Make an exact copy of the records, with the images left out.

Stored data

· · · ·

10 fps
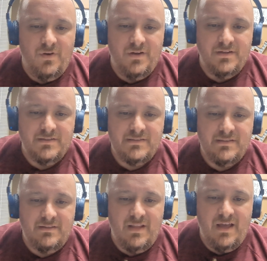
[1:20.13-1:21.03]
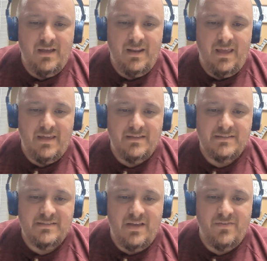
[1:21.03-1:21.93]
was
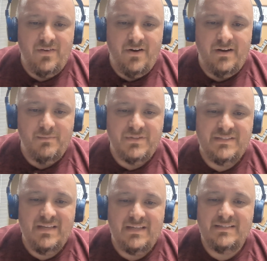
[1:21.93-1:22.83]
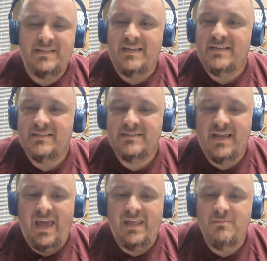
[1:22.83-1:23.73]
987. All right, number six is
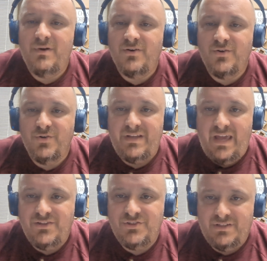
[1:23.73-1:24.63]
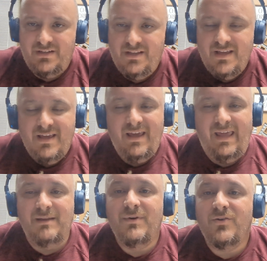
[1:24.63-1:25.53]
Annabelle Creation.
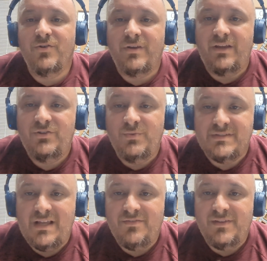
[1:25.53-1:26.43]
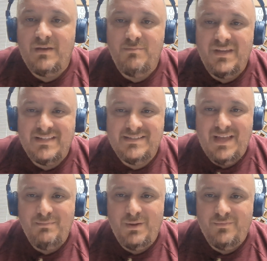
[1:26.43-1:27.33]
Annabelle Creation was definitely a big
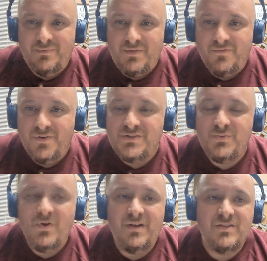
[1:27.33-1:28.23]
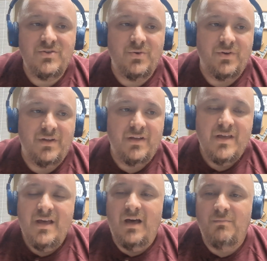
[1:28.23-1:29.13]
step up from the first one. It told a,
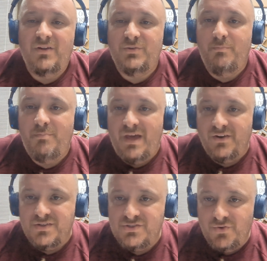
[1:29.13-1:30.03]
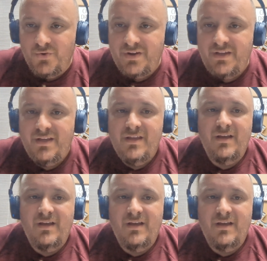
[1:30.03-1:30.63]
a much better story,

· · · ·

Output below:
10 fps
[1:20.13-1:21.03]
[1:21.03-1:21.93]
was
[1:21.93-1:22.83]
[1:22.83-1:23.73]
987. All right, number six is
[1:23.73-1:24.63]
[1:24.63-1:25.53]
Annabelle Creation.
[1:25.53-1:26.43]
[1:26.43-1:27.33]
Annabelle Creation was definitely a big
[1:27.33-1:28.23]
[1:28.23-1:29.13]
step up from the first one. It told a,
[1:29.13-1:30.03]
[1:30.03-1:30.63]
a much better story,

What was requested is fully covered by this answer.